Explainability-Guided Defense: Attribution-Aware Model Refinement Against Adversarial Data Attacks
This addresses the need for transparent and robust defenses in safety-critical domains like healthcare and autonomous navigation, offering an incremental improvement by integrating interpretability into adversarial training.
The paper tackles adversarial vulnerability in deep learning by linking interpretability and robustness, using LIME to identify and suppress spurious features during training, resulting in improved adversarial robustness and out-of-distribution generalization on datasets like CIFAR-10 and CIFAR-100.

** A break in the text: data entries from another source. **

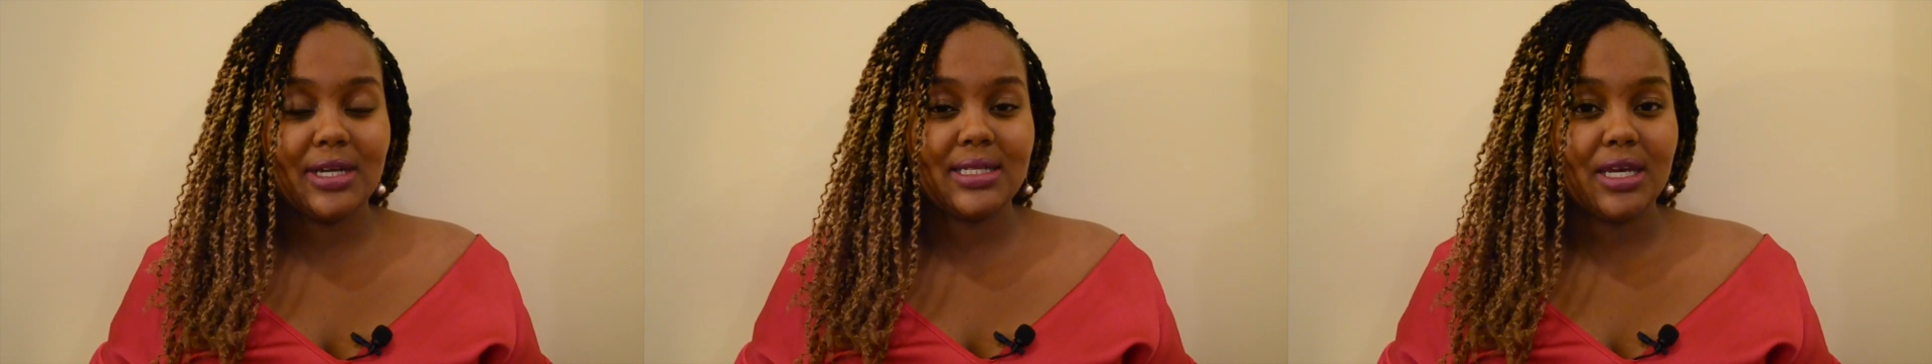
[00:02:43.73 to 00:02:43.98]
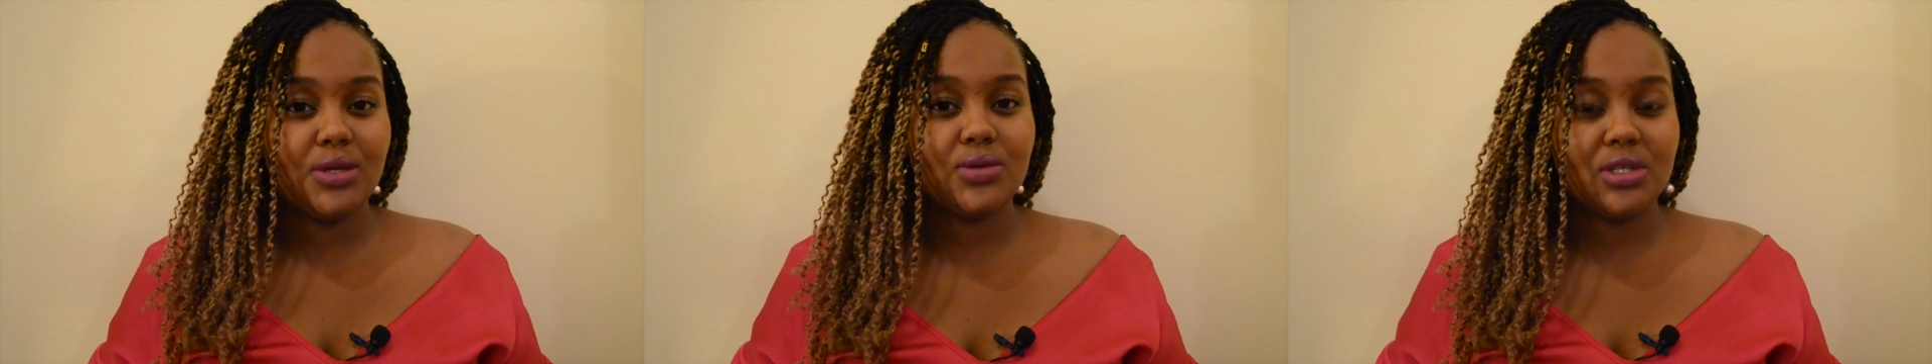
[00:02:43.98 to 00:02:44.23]

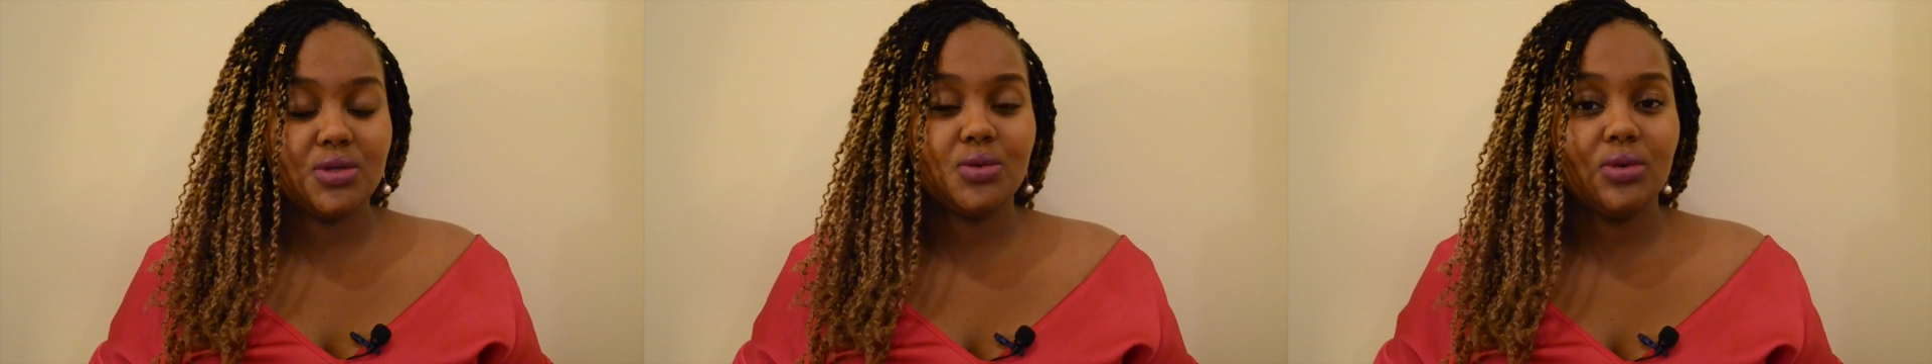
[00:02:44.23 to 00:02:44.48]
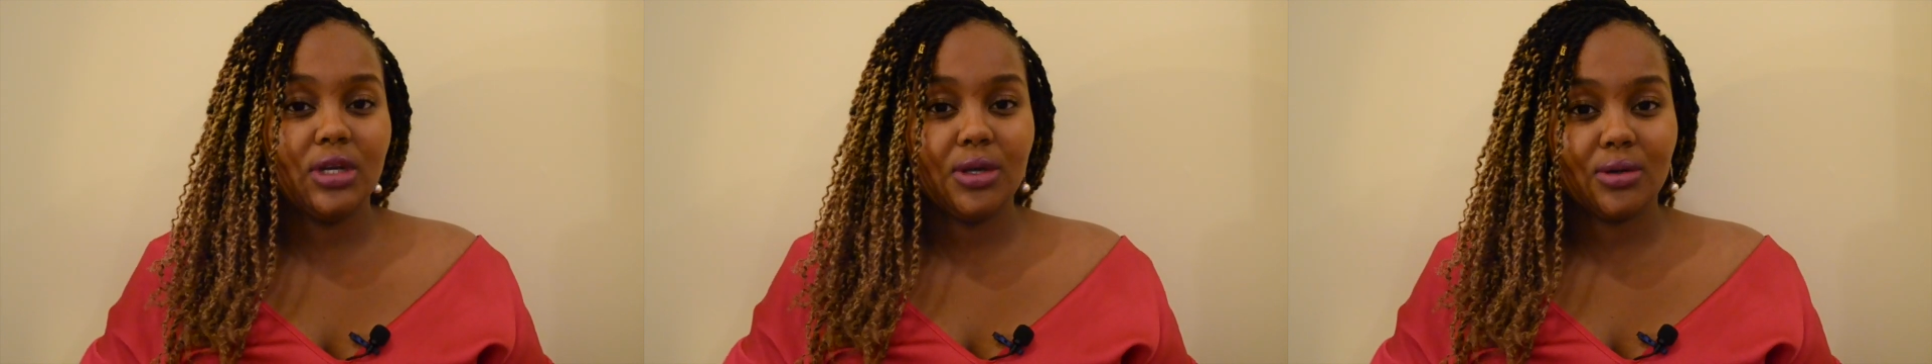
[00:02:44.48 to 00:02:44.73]
but I use
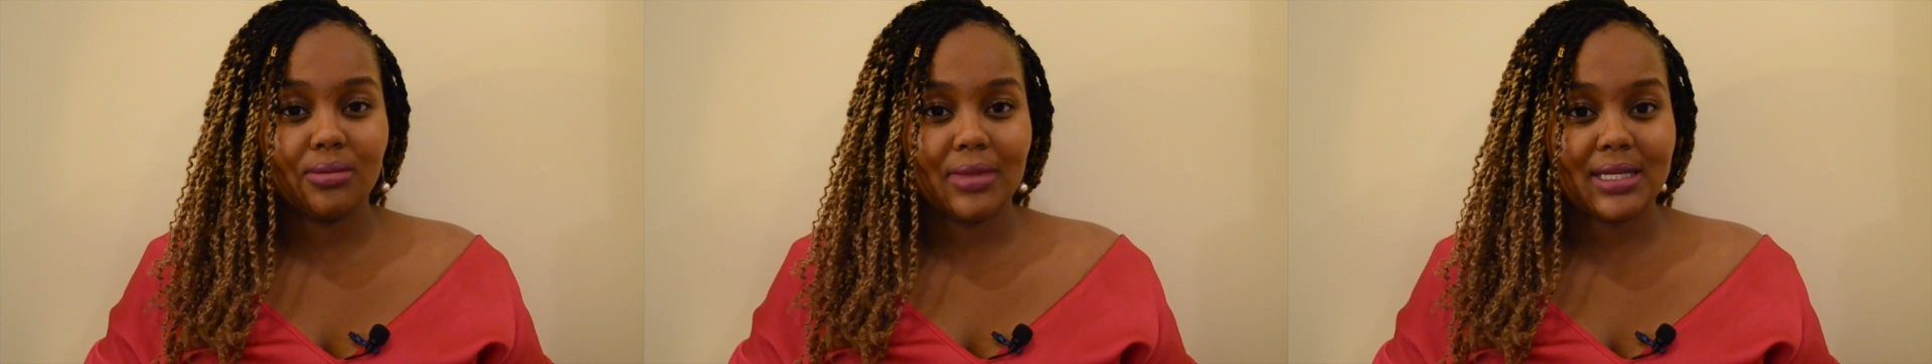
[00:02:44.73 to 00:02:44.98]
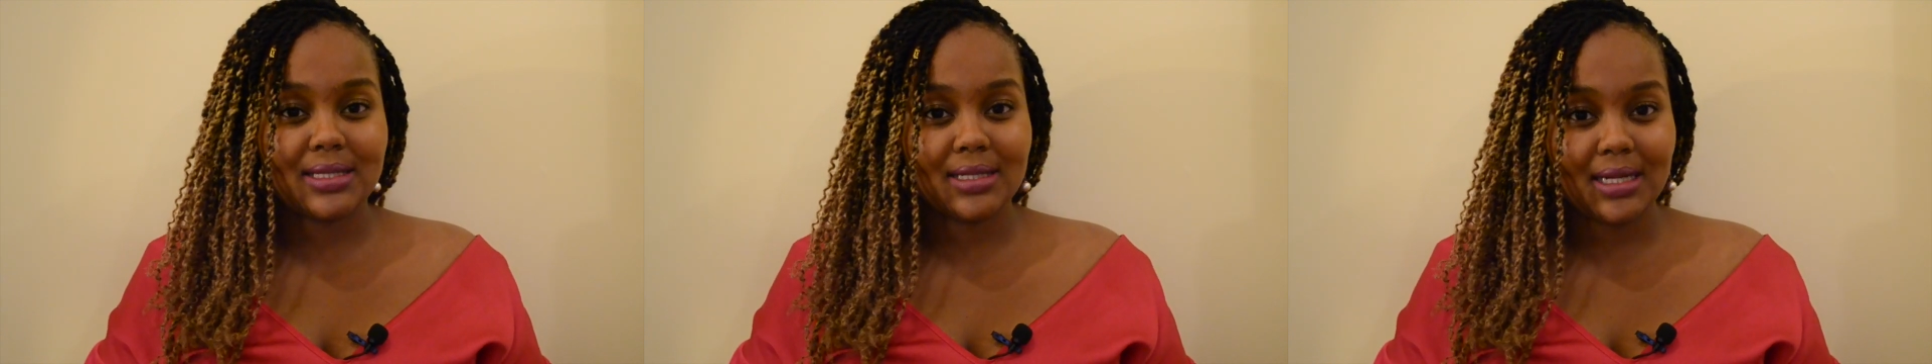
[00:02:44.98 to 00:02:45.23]
it only
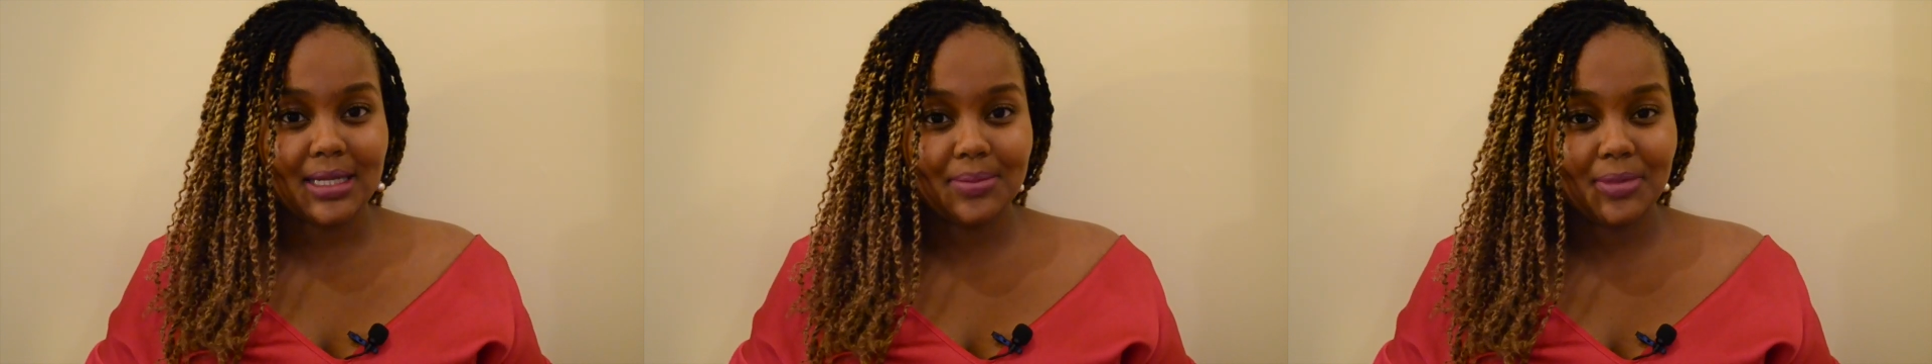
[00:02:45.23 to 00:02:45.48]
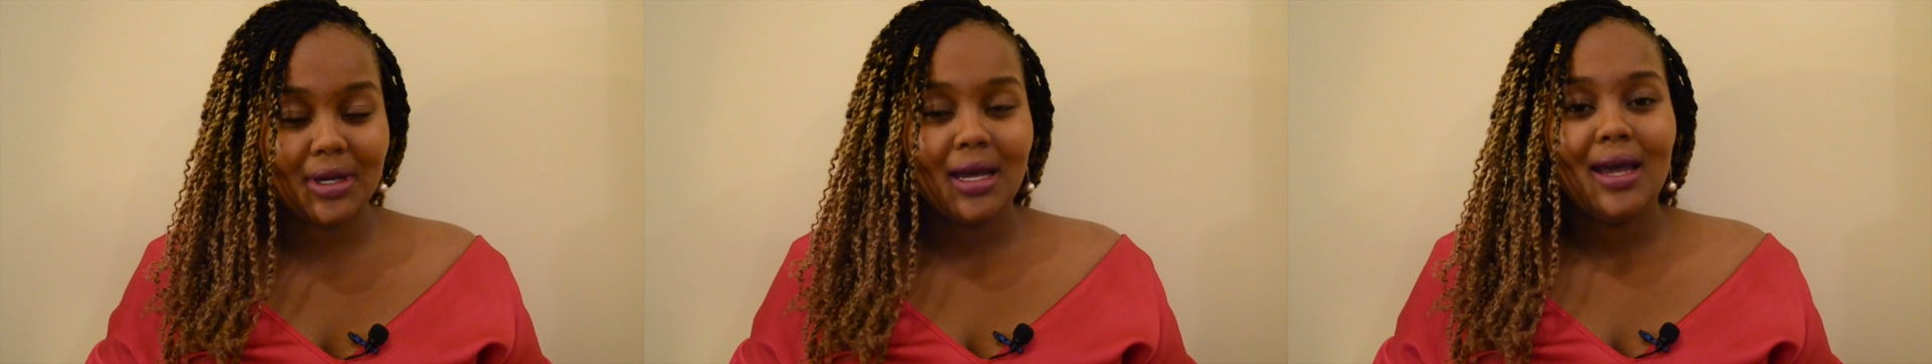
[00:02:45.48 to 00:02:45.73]
on my
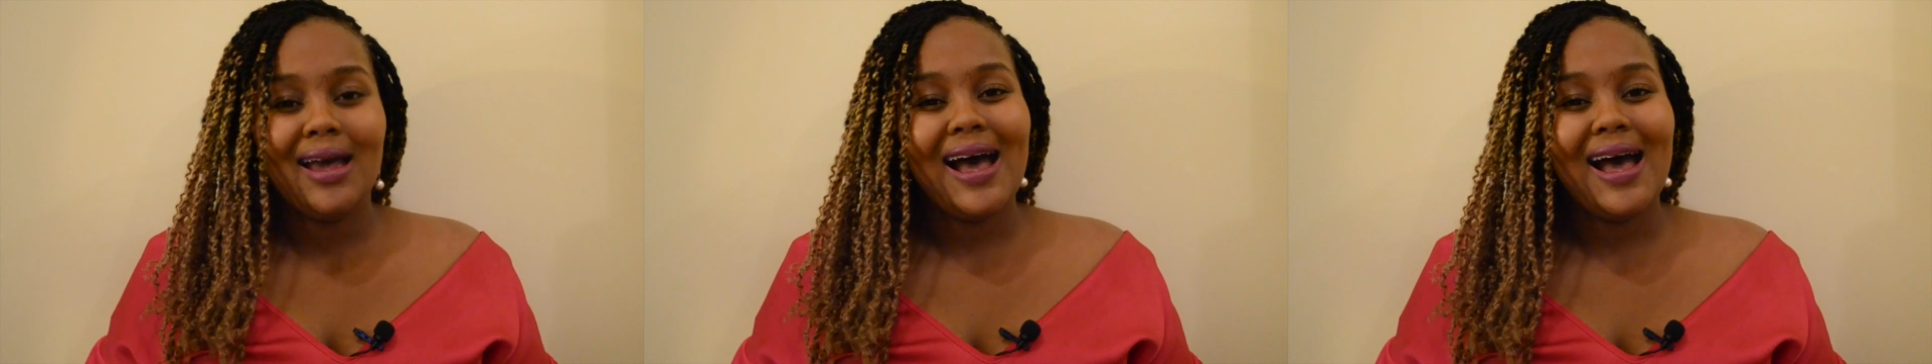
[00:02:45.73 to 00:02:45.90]
scalp,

The growing reliance on deep learning models in safety-critical domains such as healthcare and autonomous navigation underscores the need for defenses that are both robust to adversarial perturbations and transparent in their decision-making. In this paper, we identify a connection between interpretability and robustness that can be directly leveraged during training. Specifically, we observe that spurious, unstable, or semantically irrelevant features identified through Local Interpretable Model-Agnostic Explanations (LIME) contribute disproportionately to adversarial vulnerability. Building on this insight, we introduce an attribution-guided refinement framework that transforms LIME from a passive diagnostic into an active training signal. Our method systematically suppresses spurious features using feature masking, sensitivity-aware regularization, and adversarial augmentation in a closed-loop refinement pipeline. This approach does not require additional datasets or model architectures and integrates seamlessly into standard adversarial training. Theoretically, we derive an attribution-aware lower bound on adversarial distortion that formalizes the link between explanation alignment and robustness. Empirical evaluations on CIFAR-10, CIFAR-10-C, and CIFAR-100 demonstrate substantial improvements in adversarial robustness and out-of-distribution generalization.